A chiarirlo è l’Agenzia delle Entrate nella risposta all’interpello n. 436 del 25 agosto 2022, relativo al caso esposto da una Università che ha stipulato con una società un contratto attraverso il quale ha affidato, nella veste di committente, alla stessa società la gestione di un complesso di servizi (energetici e multiservizi tecnologici) a fronte di specifici corrispettivi.
A seguito di ritardi nella voltura dei contratti, l’Università ha sostenuto direttamente i costi relativi alla fornitura dei servizi resi dai fornitori uscenti, ma la società ha fatturato i canoni, con il meccanismo dello split payment, dalla data di decorrenza del contratto di concessione, a prescindere dall’erogazione effettiva dei servizi.
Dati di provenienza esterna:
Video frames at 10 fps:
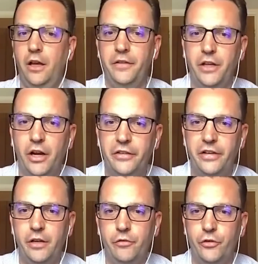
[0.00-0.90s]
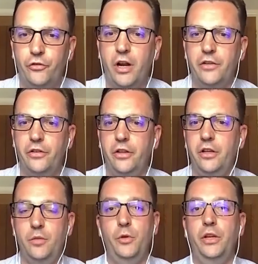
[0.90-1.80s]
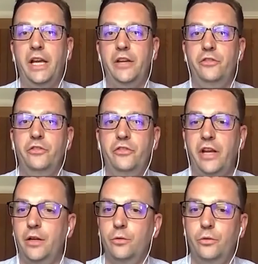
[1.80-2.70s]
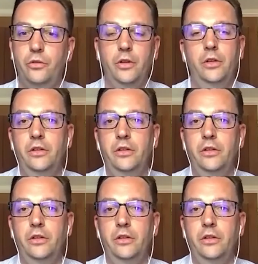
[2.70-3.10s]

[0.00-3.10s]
and the IT infrastructure, the communications channels,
Il dubbio interpretativo dell’Università riguarda il trattamento da applicare, agli effetti dell’IVA, al rimborso della somma a credito vantata nei confronti della società.
Fermo restando che, in assenza del presupposto oggettivo, l’Università non è tenuta ad emettere alcuna fattura né nota di addebito, in quanto la stessa non effettua alcuna operazione (cessione di beni e/o prestazione di servizi) nei confronti della società, l’Agenzia delle Entrate ha chiarito che l’Università può chiedere a quest’ultima di variare in diminuzione la base imponibile e l’IVA relativa alle fatture emesse al più tardi entro un anno dall’errore commesso, ovvero dalla data di emissione dei documenti da rettificare.
Al riguardo, l’art. 26, comma 2, del D.P.R. n. 633/1972 stabilisce che, se un’operazione per la quale sia stata emessa fattura, successivamente alla registrazione, viene meno in tutto o in parte o se ne riduce l’ammontare imponibile in conseguenza di dichiarazione di nullità, annullamento, revoca, risoluzione, rescissione e simili, il cedente o prestatore ha diritto di portare in detrazione l’imposta corrispondente alla variazione, annotandola nel registro degli acquisti.
La disposizione, in ossequio al principio di neutralità, è finalizzata ad evitare che i creditori restino incisi dell’IVA versata all’Erario per la quale non ottengono il pagamento da parte del debitore.
La detrazione è subordinata all’emissione di una nota di variazione in diminuzione che, in base al comma 3 del medesimo art. 26 del D.P.R. n. 633/1972, non può essere emessa dopo un anno dall’effettuazione dell’operazione nel caso in cui gli eventi previsti dal comma 2 si verifichino in dipendenza di un sopravvenuto accordo tra le parti o, come nel caso di specie, nell’ipotesi di rettifica di inesattezze della fatturazione che abbiano dato luogo all’applicazione dell’art. 21, comma 7, del D.P.R. n. 633/1972 e, quindi, laddove sia stata emessa fattura per operazioni inesistenti o indicati in fattura corrispettivi delle operazioni o le imposte relative in misura superiore a quella reale.
Con riferimento all’importo oggetto di variazione, il corrispettivo oggetto di rettifica è quello indicato nelle fatture emesse dalla società per le forniture non eseguite, oltre alla relativa IVA.
Trattandosi di acquisti promiscui, ancorché operati prevalentemente nell’ambito della sfera istituzionale, l’imposta rettificata può essere recuperata adottando lo stesso criterio di ripartizione proporzionale con cui è stata operata la detrazione relativa all’attività commerciale con riferimento all’originario importo fatturato.